----- INFORMATION SUPPLIED -----
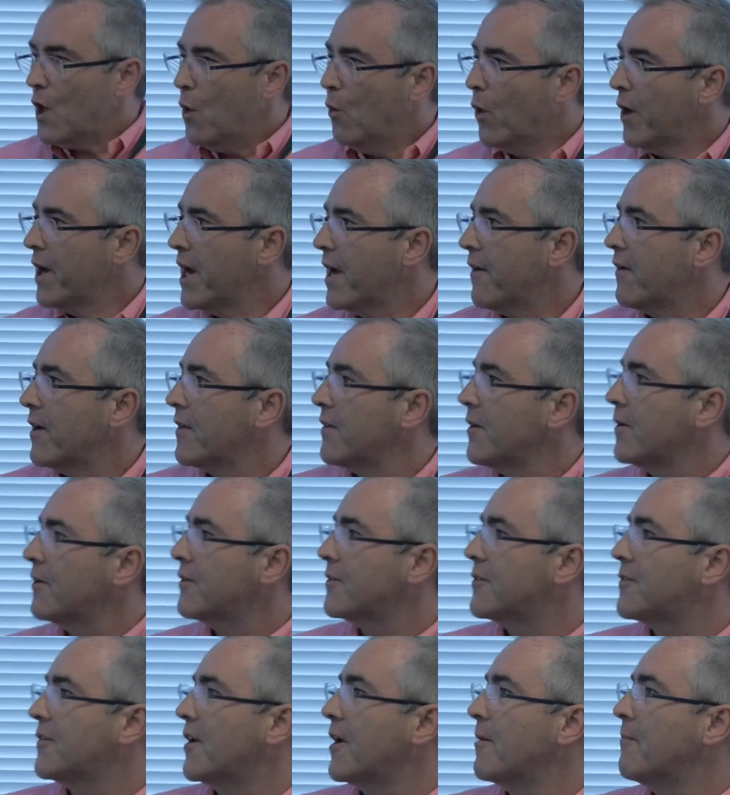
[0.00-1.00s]
One area
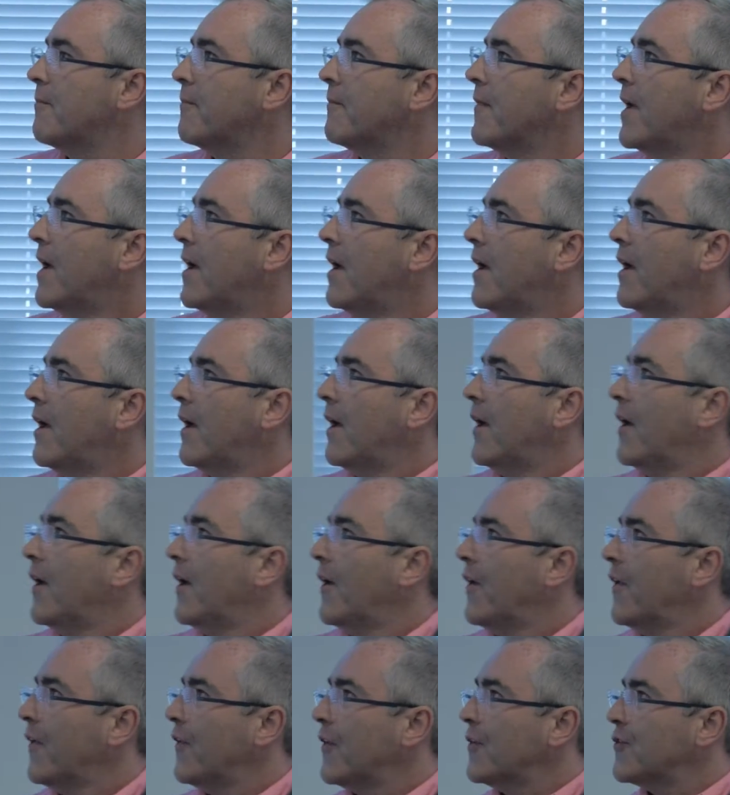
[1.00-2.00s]

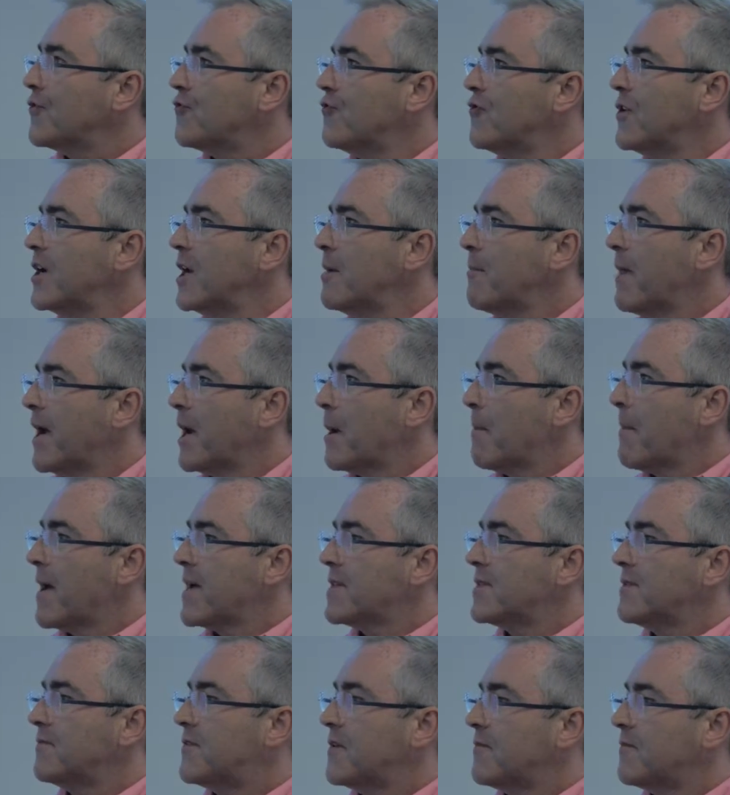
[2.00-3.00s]
that's really made a
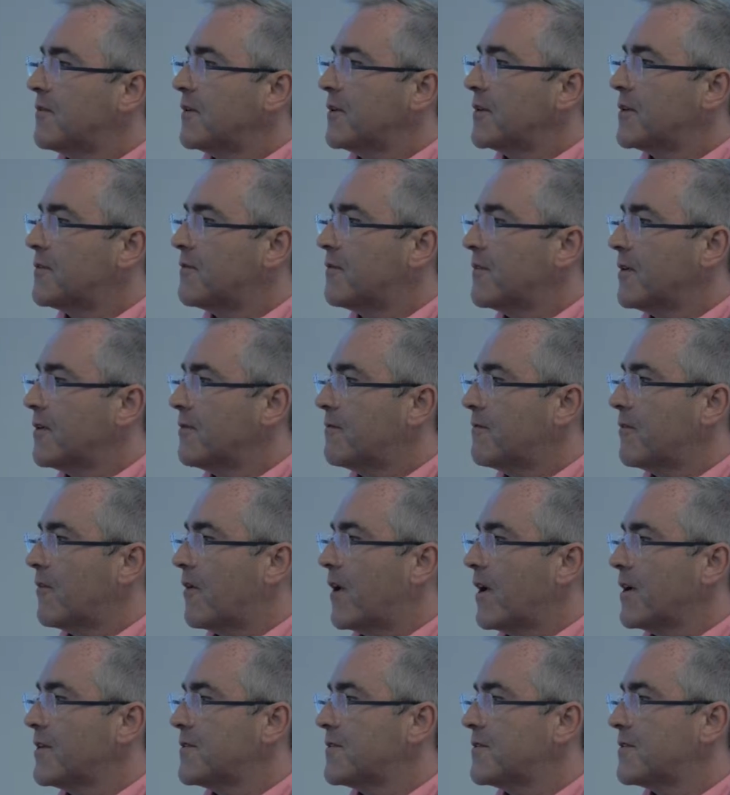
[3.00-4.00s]
massive difference
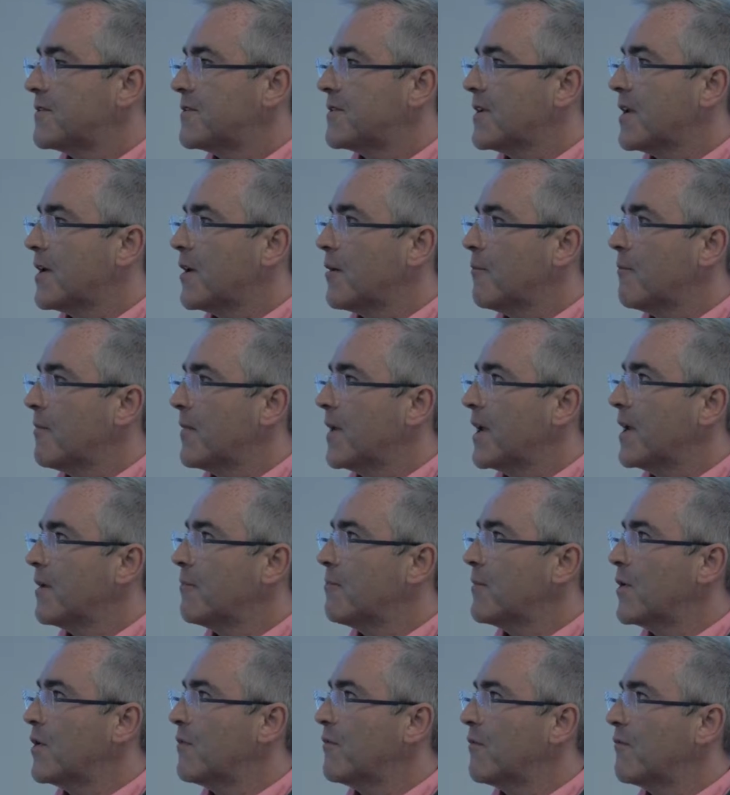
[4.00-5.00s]
for us
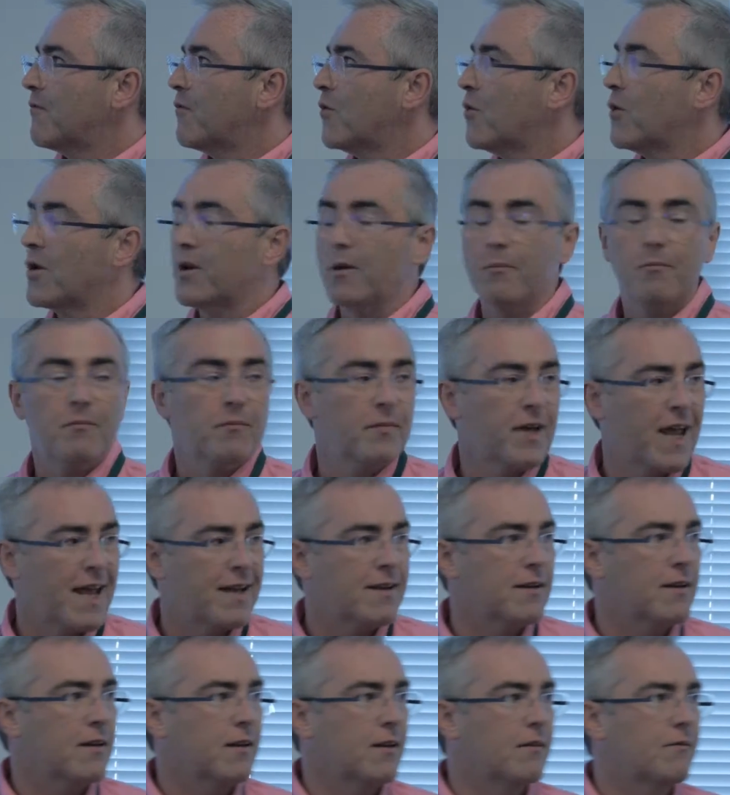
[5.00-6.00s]
in moving forward and
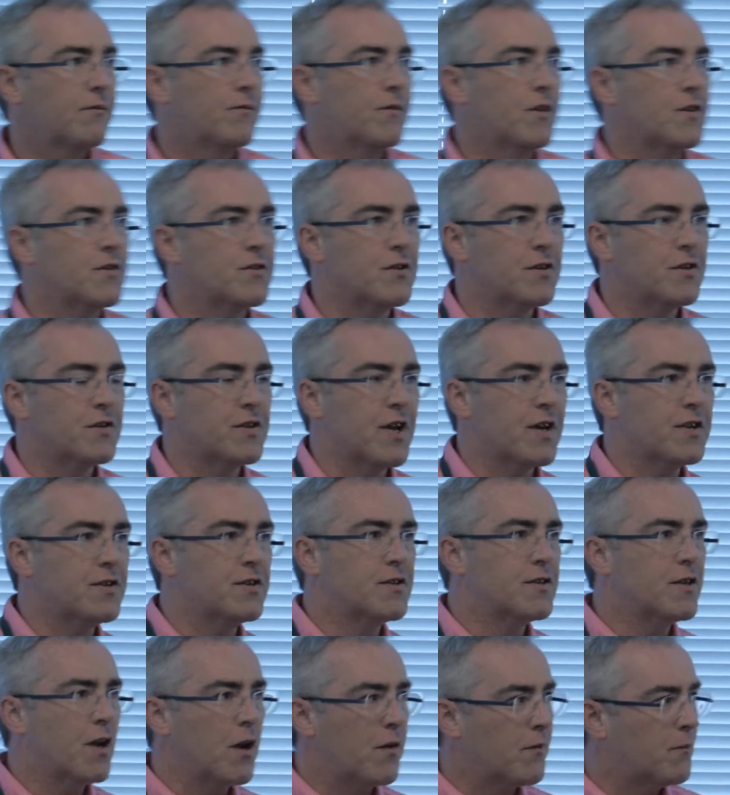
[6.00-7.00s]
getting the
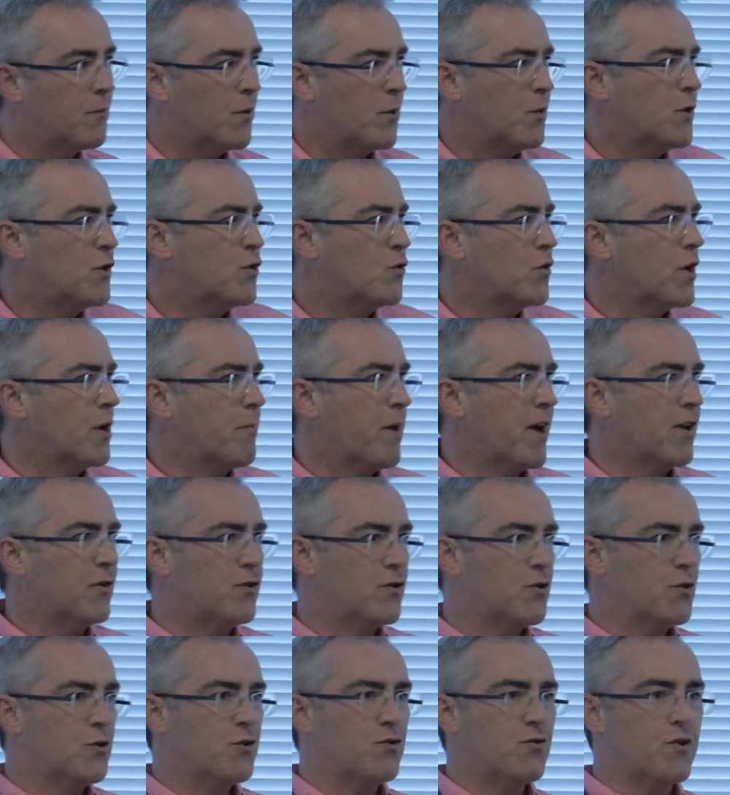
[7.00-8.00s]
success. We're talking
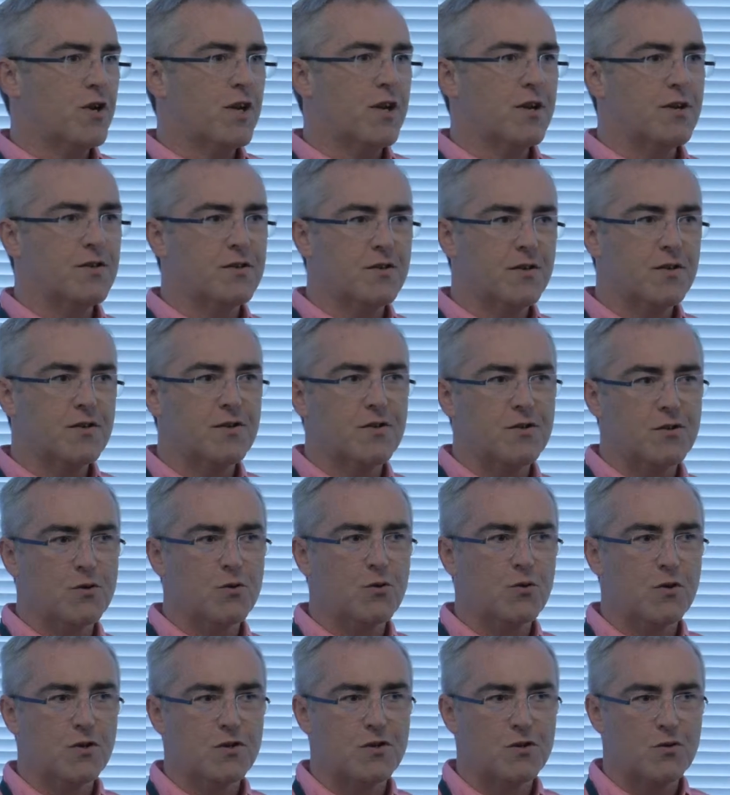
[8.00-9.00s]
about 2-3 years that this has
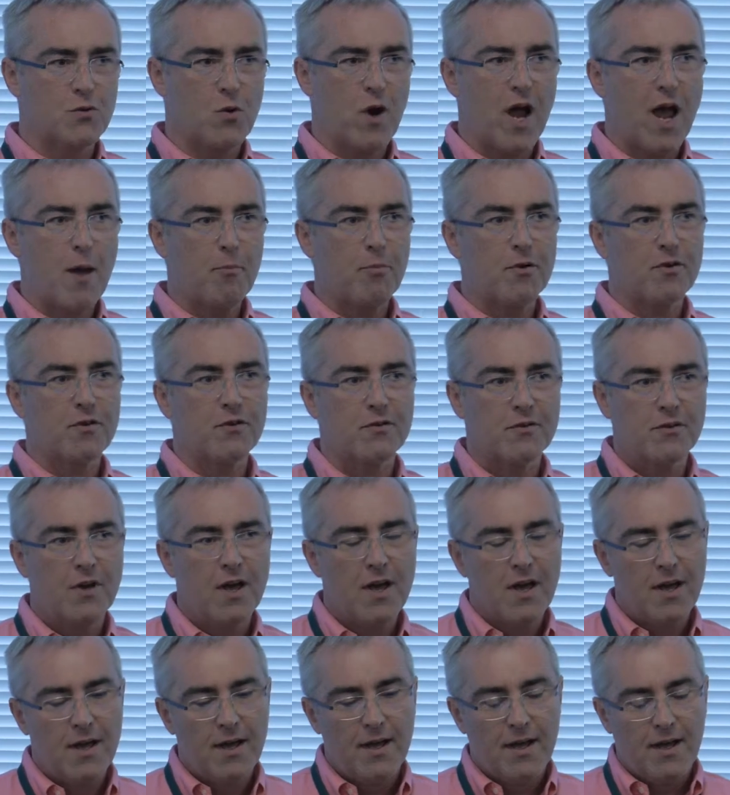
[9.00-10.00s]
all happened,
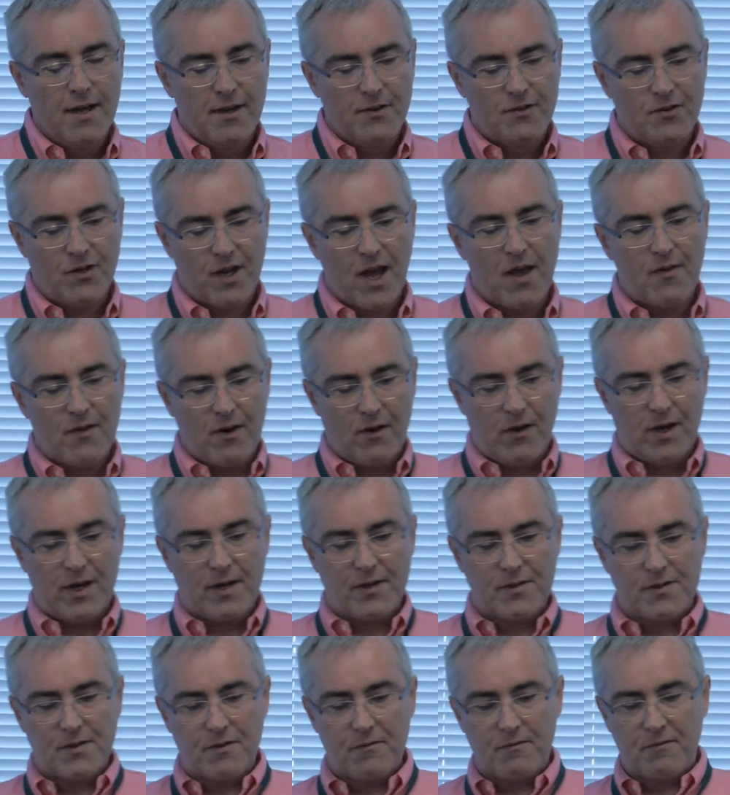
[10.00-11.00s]
to get the
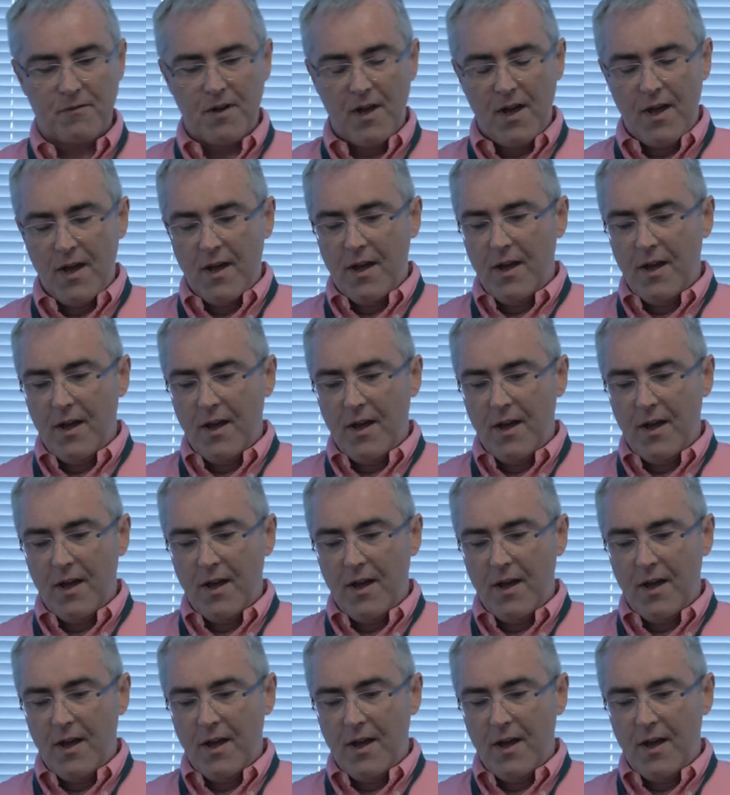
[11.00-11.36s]
likes of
-----
HOW TO COMPLETE THIS TASK
Starting at the line that contains "[6.00-7.00s]", write out every line through the end of the entries, both ends included, without any pictures.

ANSWER
[6.00-7.00s]
getting the
[7.00-8.00s]
success. We're talking
[8.00-9.00s]
about 2-3 years that this has
[9.00-10.00s]
all happened,
[10.00-11.00s]
to get the
[11.00-11.36s]
likes of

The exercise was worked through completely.